- Education: New York University; Rensselaer Polytechnic Institute;
- Known for: Zooming User Interface, Human Computation, Digital Libraries
- Awards: ACM Distinguished Scientist, CHI Academy, SIGCHI Social Impact Award
- Scientific career
- Fields: Computer Science, Human-Computer Interaction
- Workplaces: University of Maryland, College Park (1998–Present); University of New Mexico (1995–1997);
- Doctoral students: Bongshin Lee

= Ben Bederson =

American computer scientist

Benjamin Bederson is a Computer Science professor at the University of Maryland, College Park, a member of the University of Maryland Human-Computer Interaction Lab, and a co-founder of Zumobi.

His father was Benjamin Bederson, Sr., a Professor of Physics Emeritus, New York University.

== Biography ==
Ben Bederson received a B.S. in Computer Science from Rensselaer Polytechnic Institute in 1986. Bederson received his M.S. and Ph.D. in Computer Science in 1987 and 1992 from New York University where he researched Zooming User Interface.

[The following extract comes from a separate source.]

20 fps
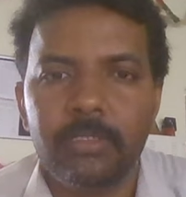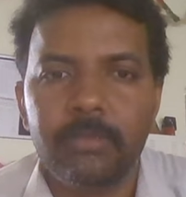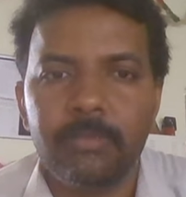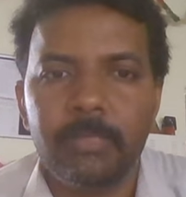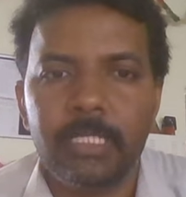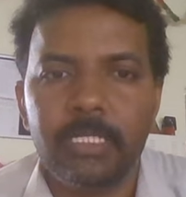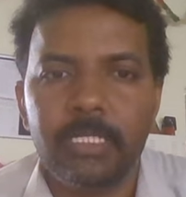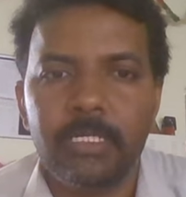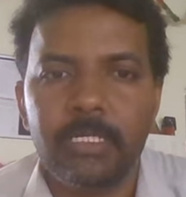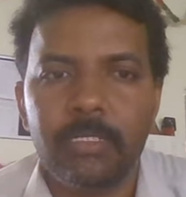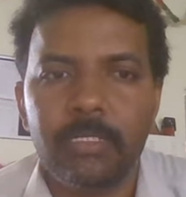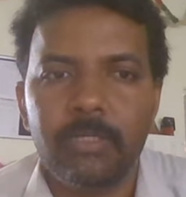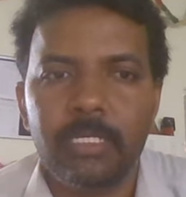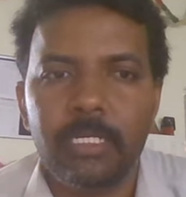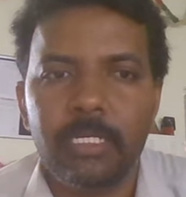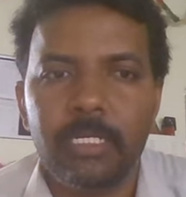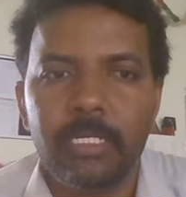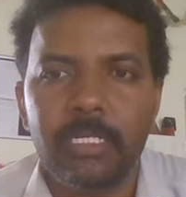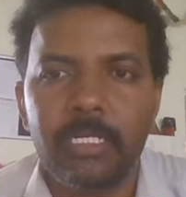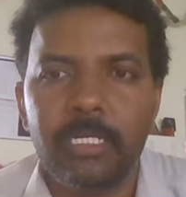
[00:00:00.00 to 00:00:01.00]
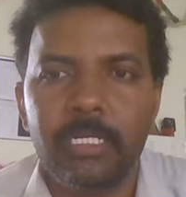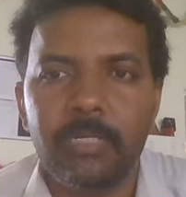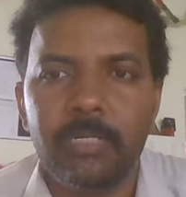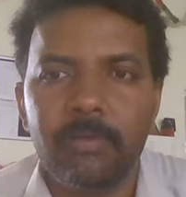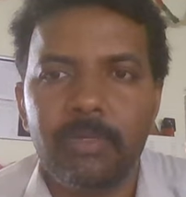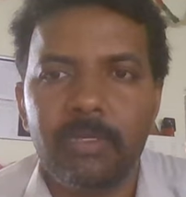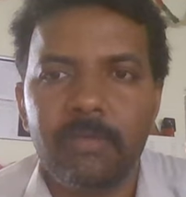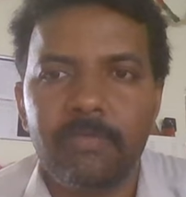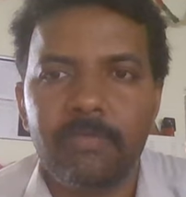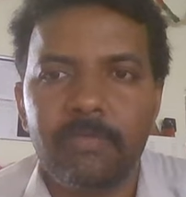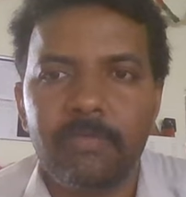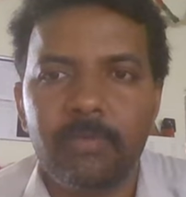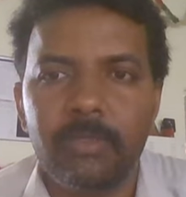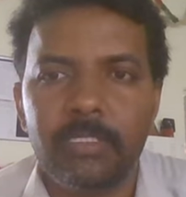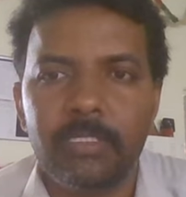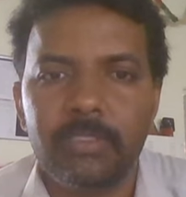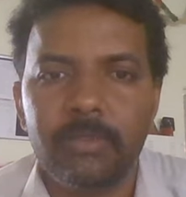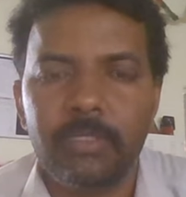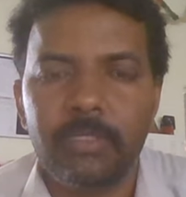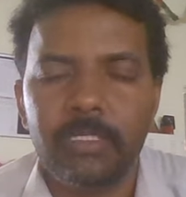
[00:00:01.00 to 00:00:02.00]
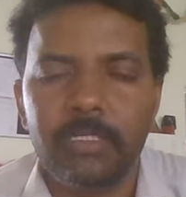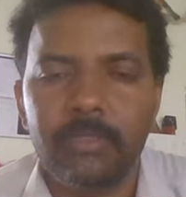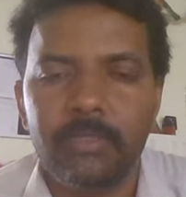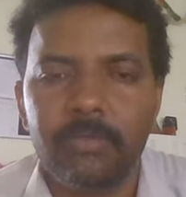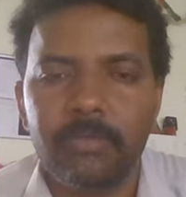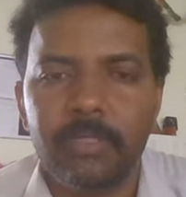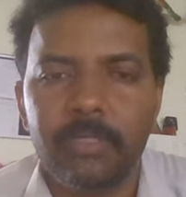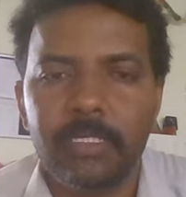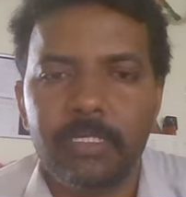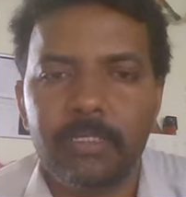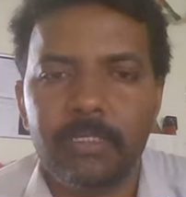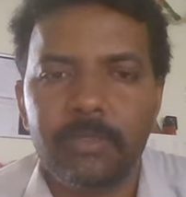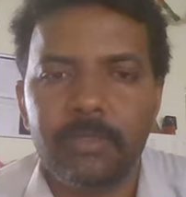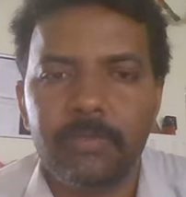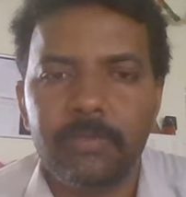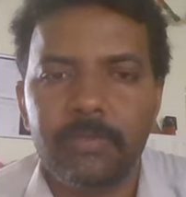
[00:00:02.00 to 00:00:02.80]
But at a regular interval of voltage you can vary.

Bederson became inducted into the Association for Computing Machinery's CHI Academy as a Distinguished Scientist in 2012 and became an ACM Distinguished Scientist in 2011. In 2010 he and Allison Druin won the SIGCHI Social Impact Award for developing the International Children's Digital Library.

Bederson was an expert witness for Samsung in Apple Inc. v. Samsung Electronics Co., Ltd. to discuss prior art.

== Selected publications ==
- 2008. Voting Technology and the Not-So-Simple Act of Casting a Ballot; with Herrnson, P.S., Niemi, R.G., Hanmer, M.J., Conrad, F.G., Traugott, M.; Brookings Institution Press.